Data supplied section start
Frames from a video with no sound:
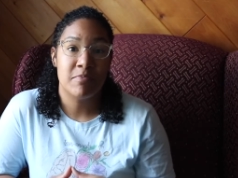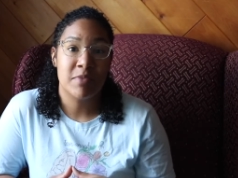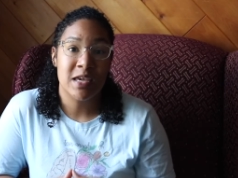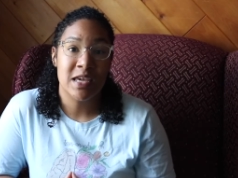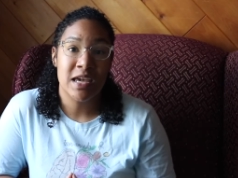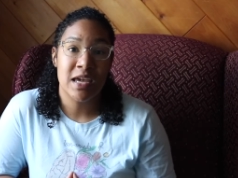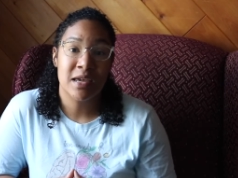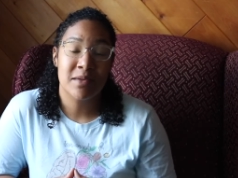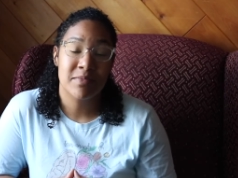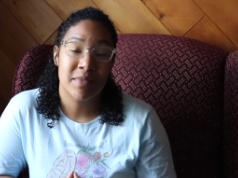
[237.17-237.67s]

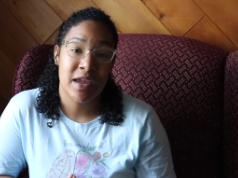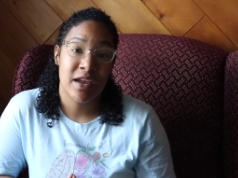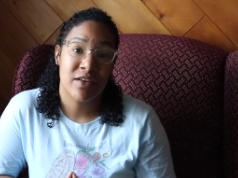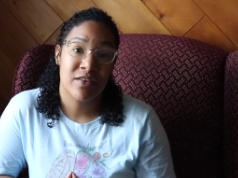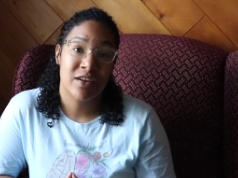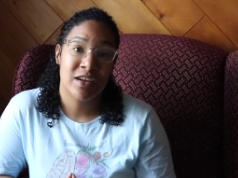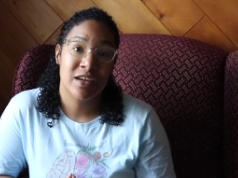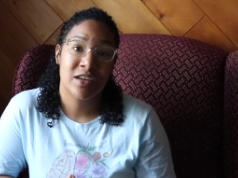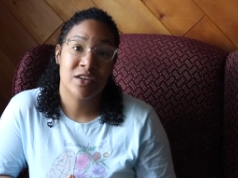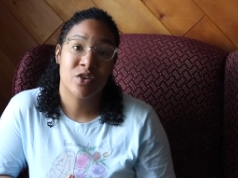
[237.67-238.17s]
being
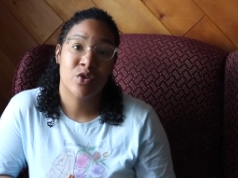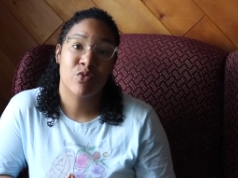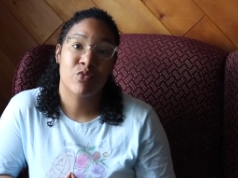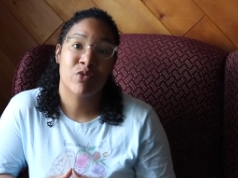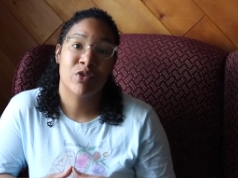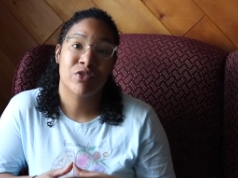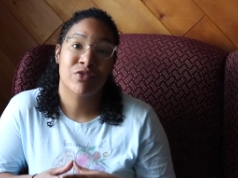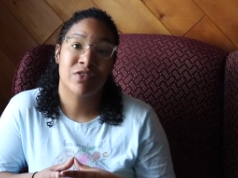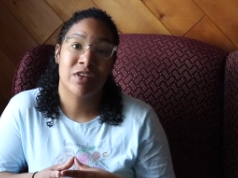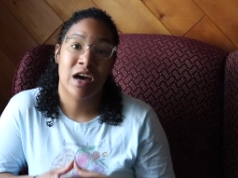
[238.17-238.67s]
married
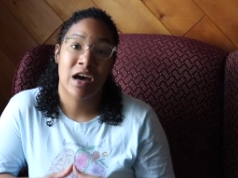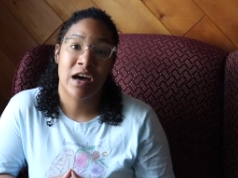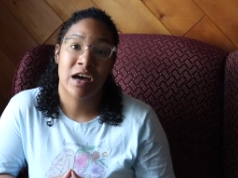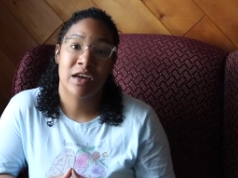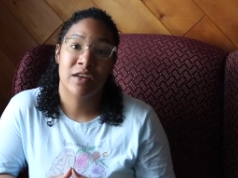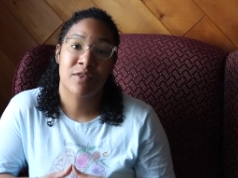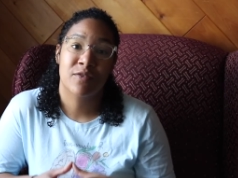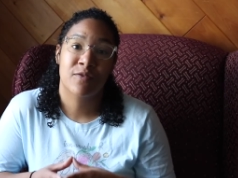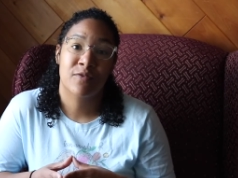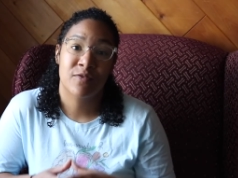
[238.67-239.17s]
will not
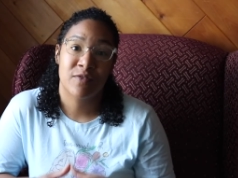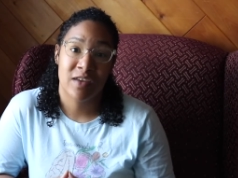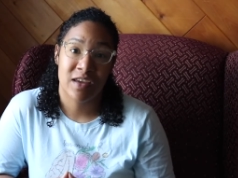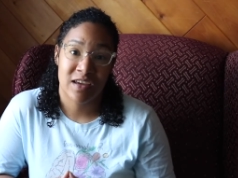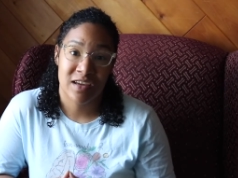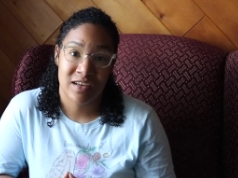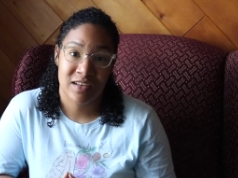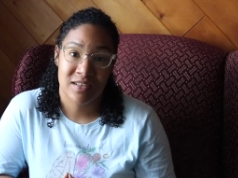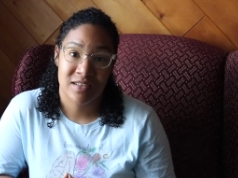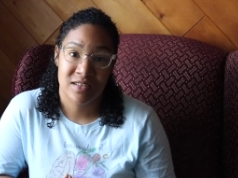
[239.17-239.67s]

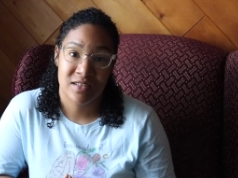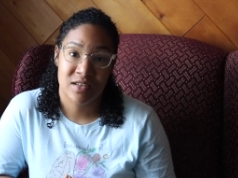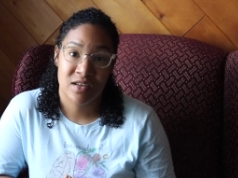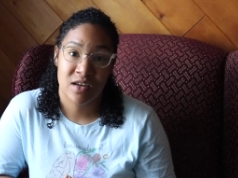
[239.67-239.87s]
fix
Data supplied section end
Data supplied section start
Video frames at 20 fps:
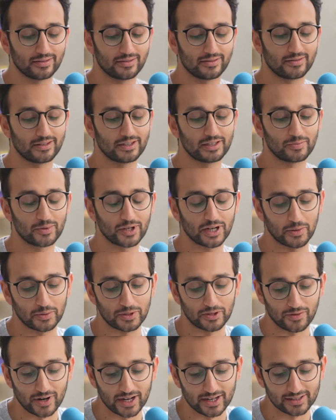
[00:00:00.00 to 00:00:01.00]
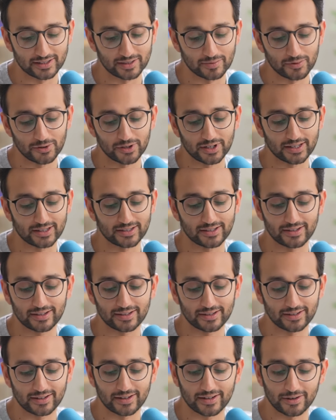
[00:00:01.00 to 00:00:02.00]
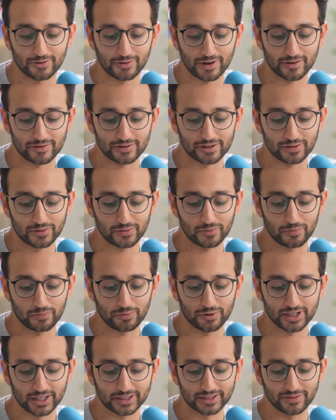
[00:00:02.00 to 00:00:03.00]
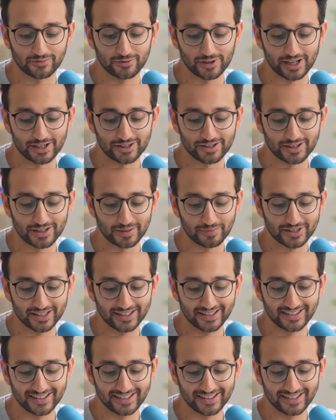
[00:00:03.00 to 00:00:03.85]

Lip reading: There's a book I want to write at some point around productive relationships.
Data supplied section end
Data supplied section start
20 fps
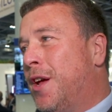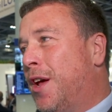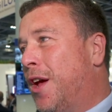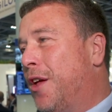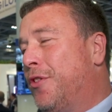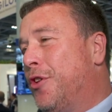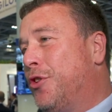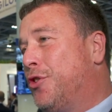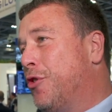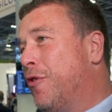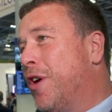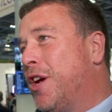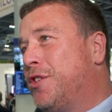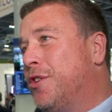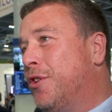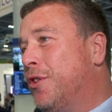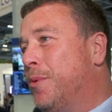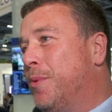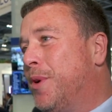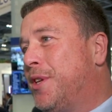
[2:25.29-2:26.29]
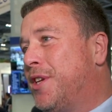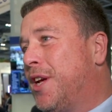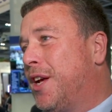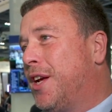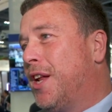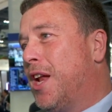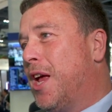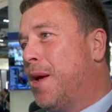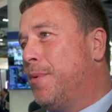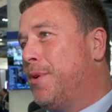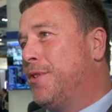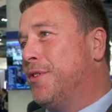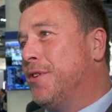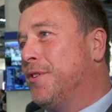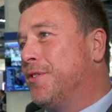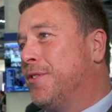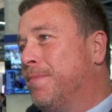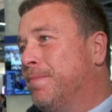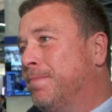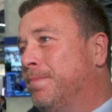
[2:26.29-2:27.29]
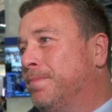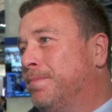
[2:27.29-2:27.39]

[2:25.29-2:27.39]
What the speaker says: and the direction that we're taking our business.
Data supplied section end
**Task directions**
Reproduce exactly the lines above starting at the line containing "[00:00:00.00 to 00:00:01.00]" and ending at the line containing "Lip reading: There's", including both, but not the pictures.

**Your response**
[00:00:00.00 to 00:00:01.00]
[00:00:01.00 to 00:00:02.00]
[00:00:02.00 to 00:00:03.00]
[00:00:03.00 to 00:00:03.85]

Lip reading: There's a book I want to write at some point around productive relationships.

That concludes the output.